Due to the wide variety of genres represented, it is normally hard to say which performance is a favorite at these types of events. That was not the case on Day 2 of Firefly. When Paul McCartney took the stage, all eyes were on him and the air was filled with thousands of voices joining his to sing the classic Beatles favorites everyone knows and loves.
The rock legend maintained a high level of energy and joy through his entire set and admirably took a moment to pay homage to the victims who lost their lives earlier in the week when a gunman in Charleston, SC opened fire in a church.
"Let's take a moment to pray for peace and harmony amongst people of different colors in the world,"
Firefly's tone changed significantly for Saturday. After the energetic kickoff on Friday, many people were ready to relax and stake a claim at one stage to catch their favorite acts of the day.
Either due to post party suffering, the weather forecast (we will get to that in a moment), or people bailing because they felt they already had enough music for the investment; Saturday's crowd was thinner, allowing fans better mobility and views to the stage of their choice.
That vibe began to change as the crowd and concert organizers began to realize that the remnants of Tropical Storm Bill was headed straight for the festival. Initially, planners attempted a schedule modification to make sure all of the acts would be seen.
Unfortunately, 10 minutes before Kings of Leon were set to close out the main-stage, the festival grounds had to be evacuated. The event planners sent out a notice via the Firefly app and made announcements from the stages scattered through The Woodlands that fans were to proceed calmly to the nearest exit and seek shelter outside of the festival grounds.
Thankfully, that is exactly what happened. Though there were a few grumblings about missed shows, most of the fans made the best of the situation by singing their own songs on the way to the exit. As lightning began to illuminate the sky, voices could be heard singing everything from Lil John to Neil Diamond.
The last day of the long weekend was hot and steamy following the previous night's weather. We spoke to one camper about how the campgrounds handled the storm.

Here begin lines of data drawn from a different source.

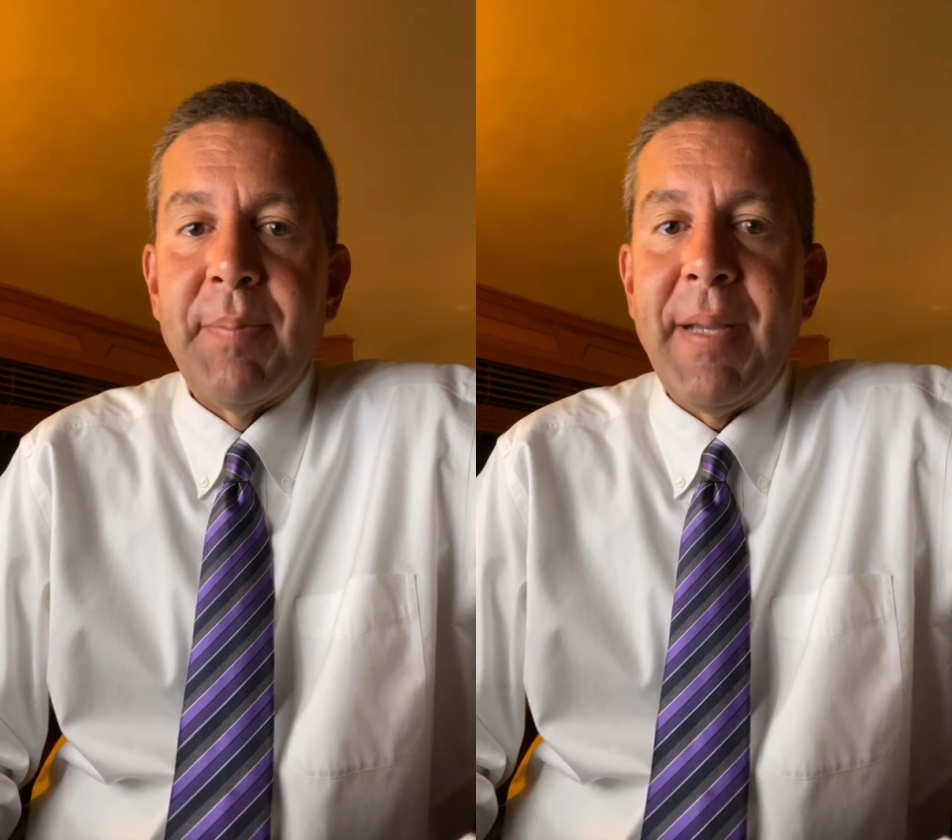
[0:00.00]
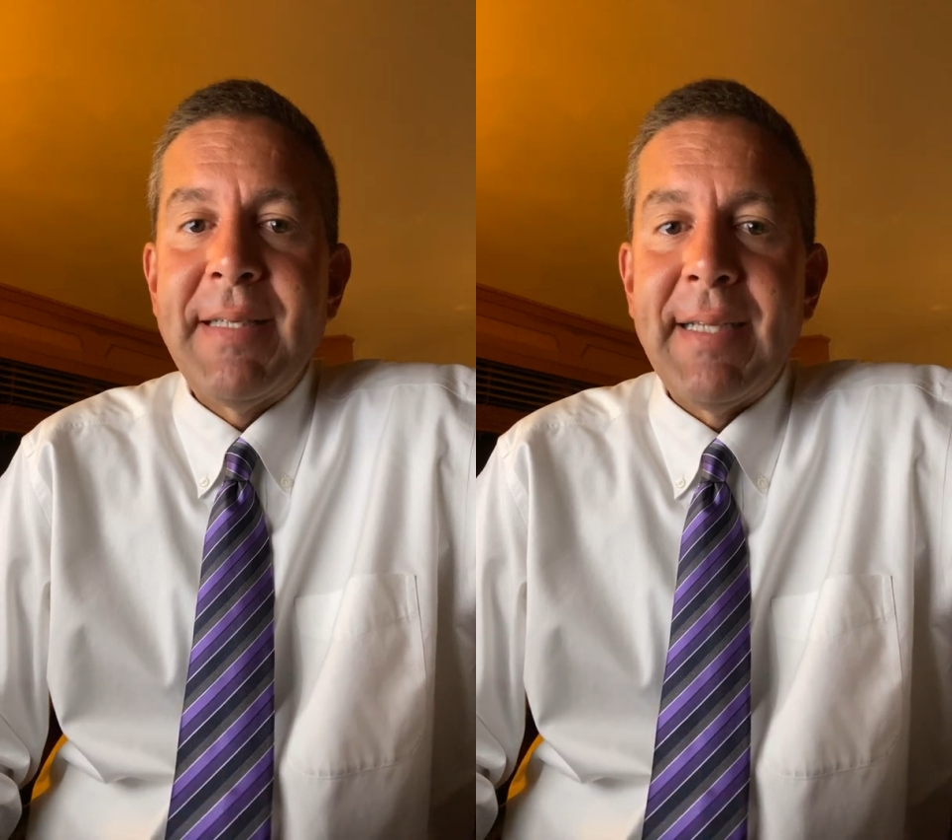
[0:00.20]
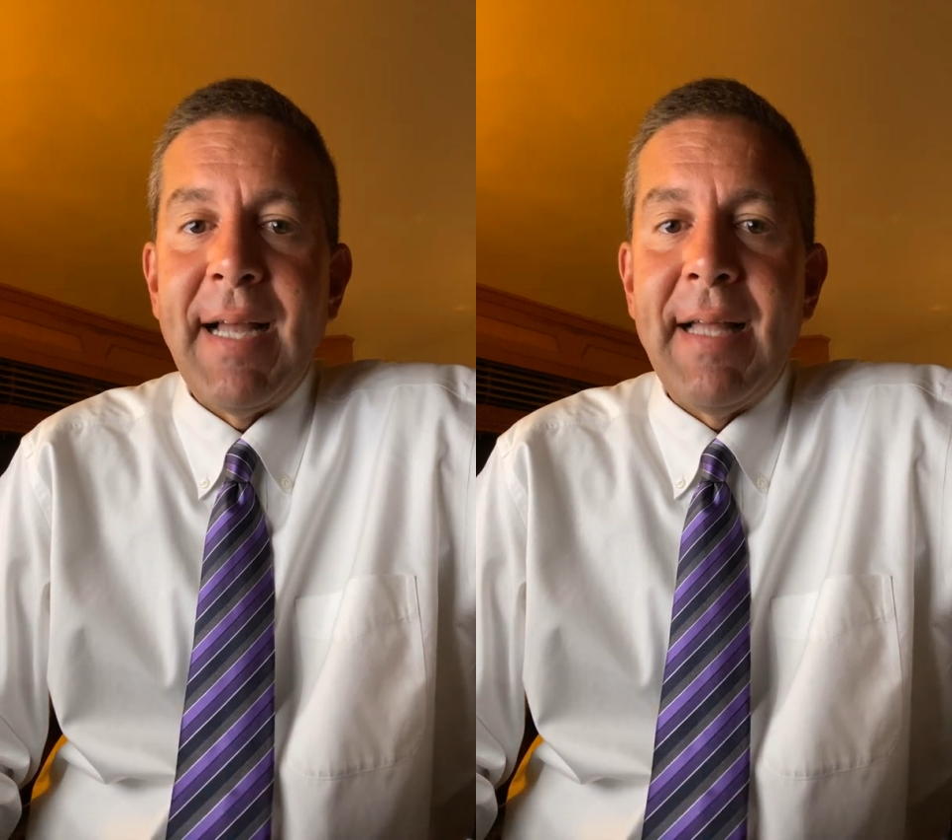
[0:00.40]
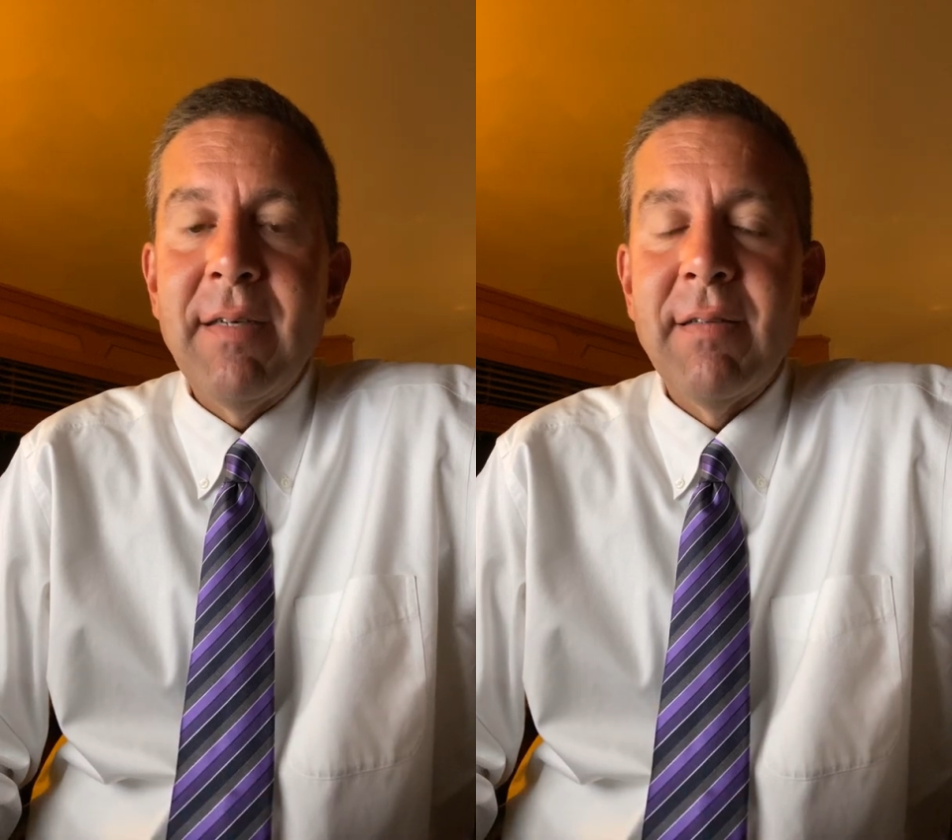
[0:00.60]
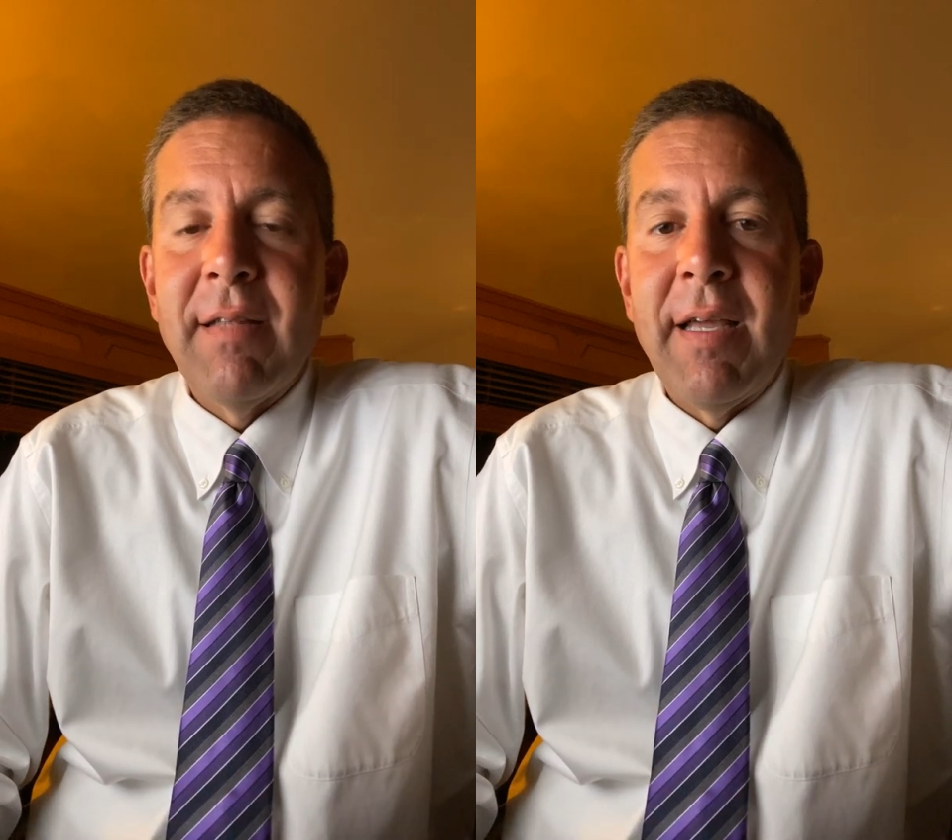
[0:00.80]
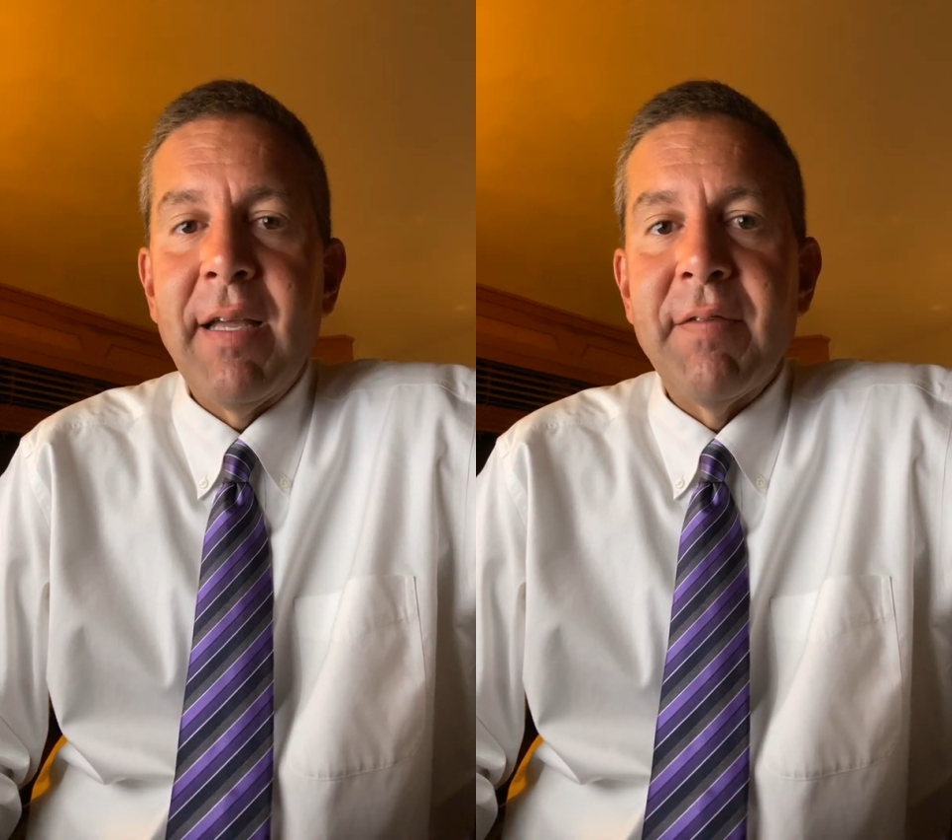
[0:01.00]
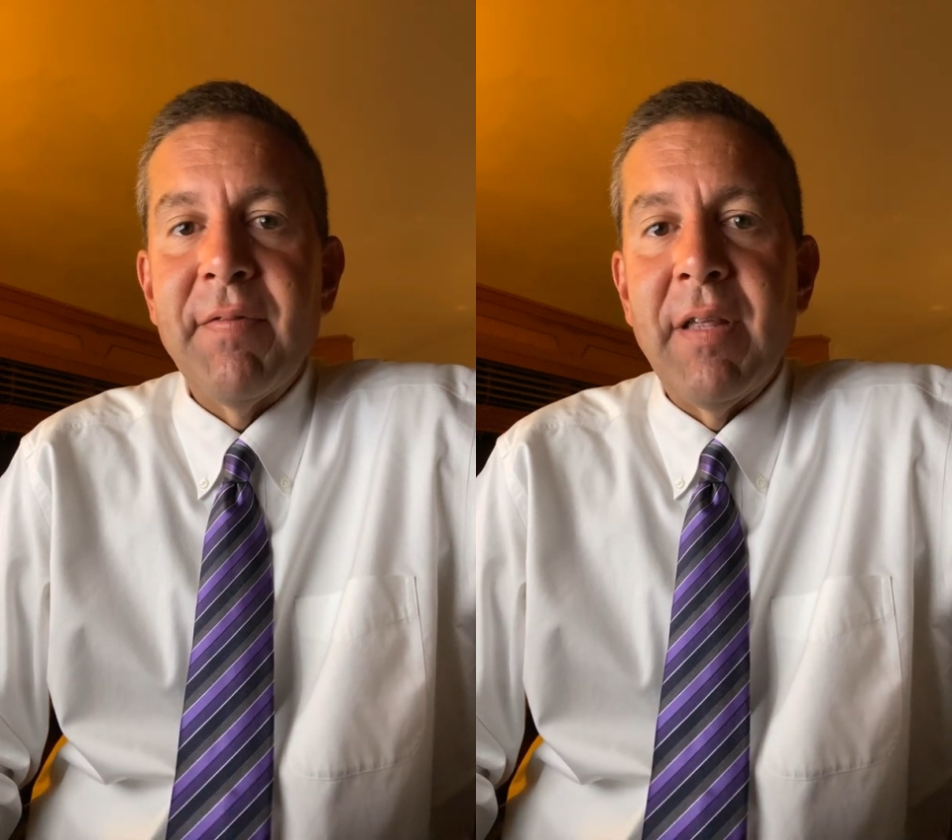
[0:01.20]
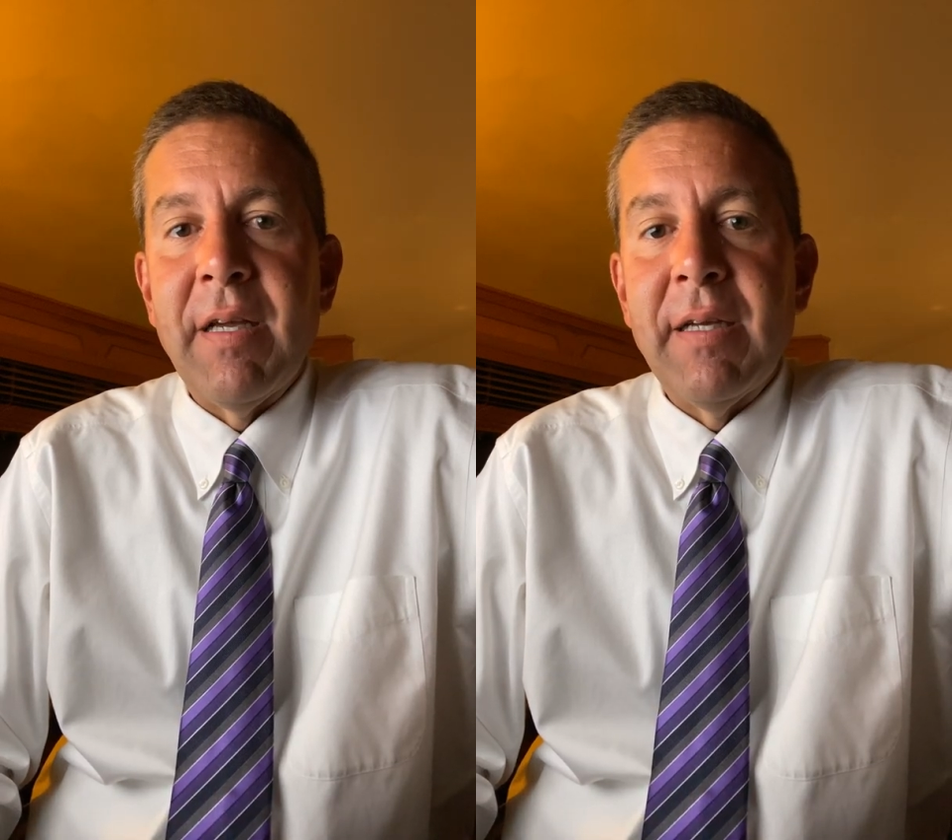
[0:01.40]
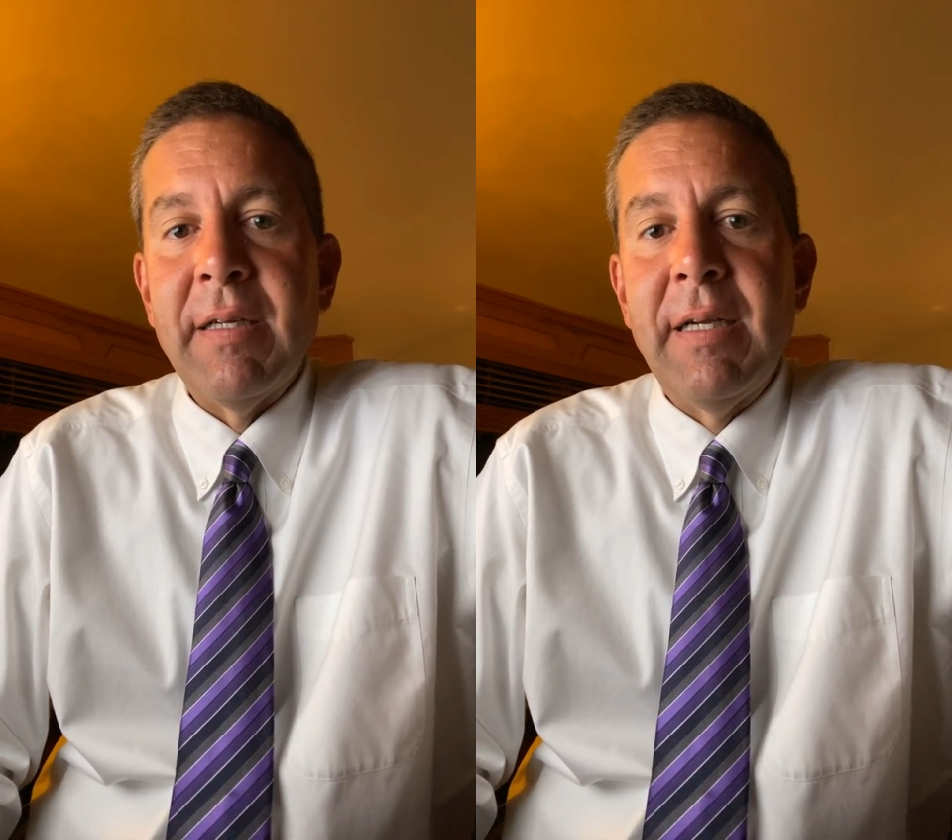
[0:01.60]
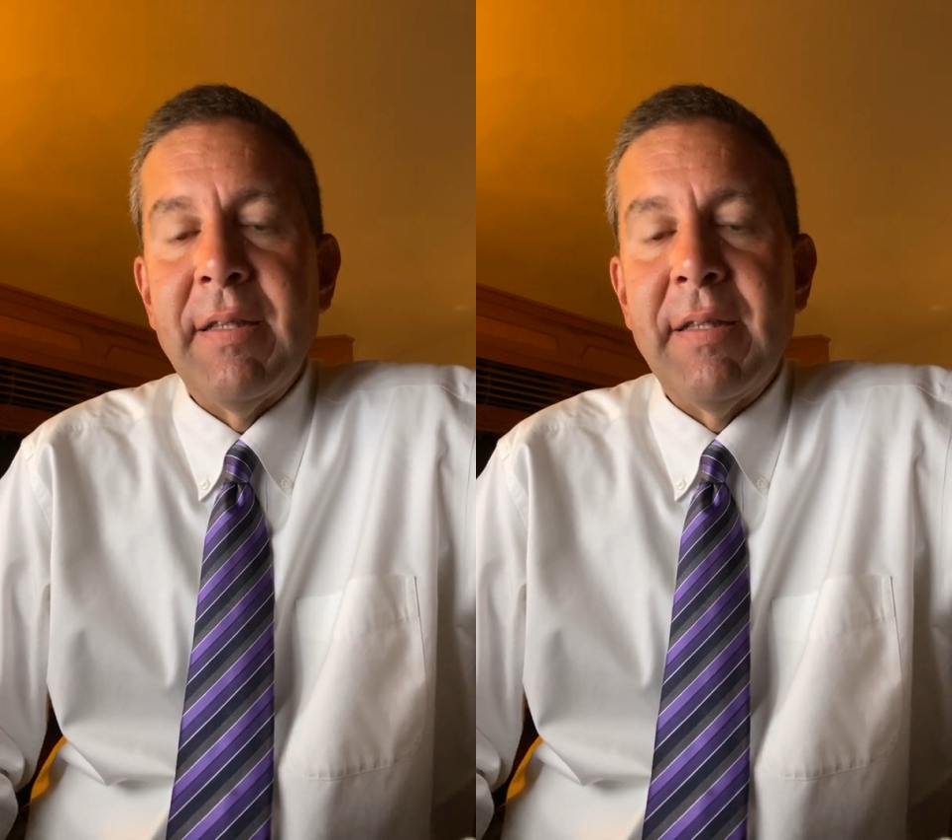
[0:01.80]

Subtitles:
Pentagon, the head of the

You know, a lot of us aren't really campers. We can put up a tent and hang out in it but we (indicating herself and her friend) were not ready for a storm. But it was fine! Everyone is so helpful! We have had the same neighbors for days. Everyone just came together and helped secure stuff and then we just waited it out.
Festival organizers were determined to prevent the weather from adding any new issues for the festival. As temperatures climbed through the day, staff was on hand to pass out fans and ice through crowds of hot fans.
We were able to catch a reprieve from the heat under the canopy of the trees that provided the surrounded the stage during Citizen Cope's Treehouse Session. With a max capacity of 250, organizers say this private viewing area will continue to be an area for intimate viewing in future years.
Hozier packed the area in front of the Lawn Stage before everyone migrated back to hear Bastille, where they were treated to new material from the band's upcoming album.
And in a state that has decriminalized the use of marijuana, one performer was certain to elevate the crowd to full party mode once again.
Though The Killers were a bit late taking the stage, they bestowed an olive branch to the audience by covering Kings of Leon (who did not reschedule their rained out performance).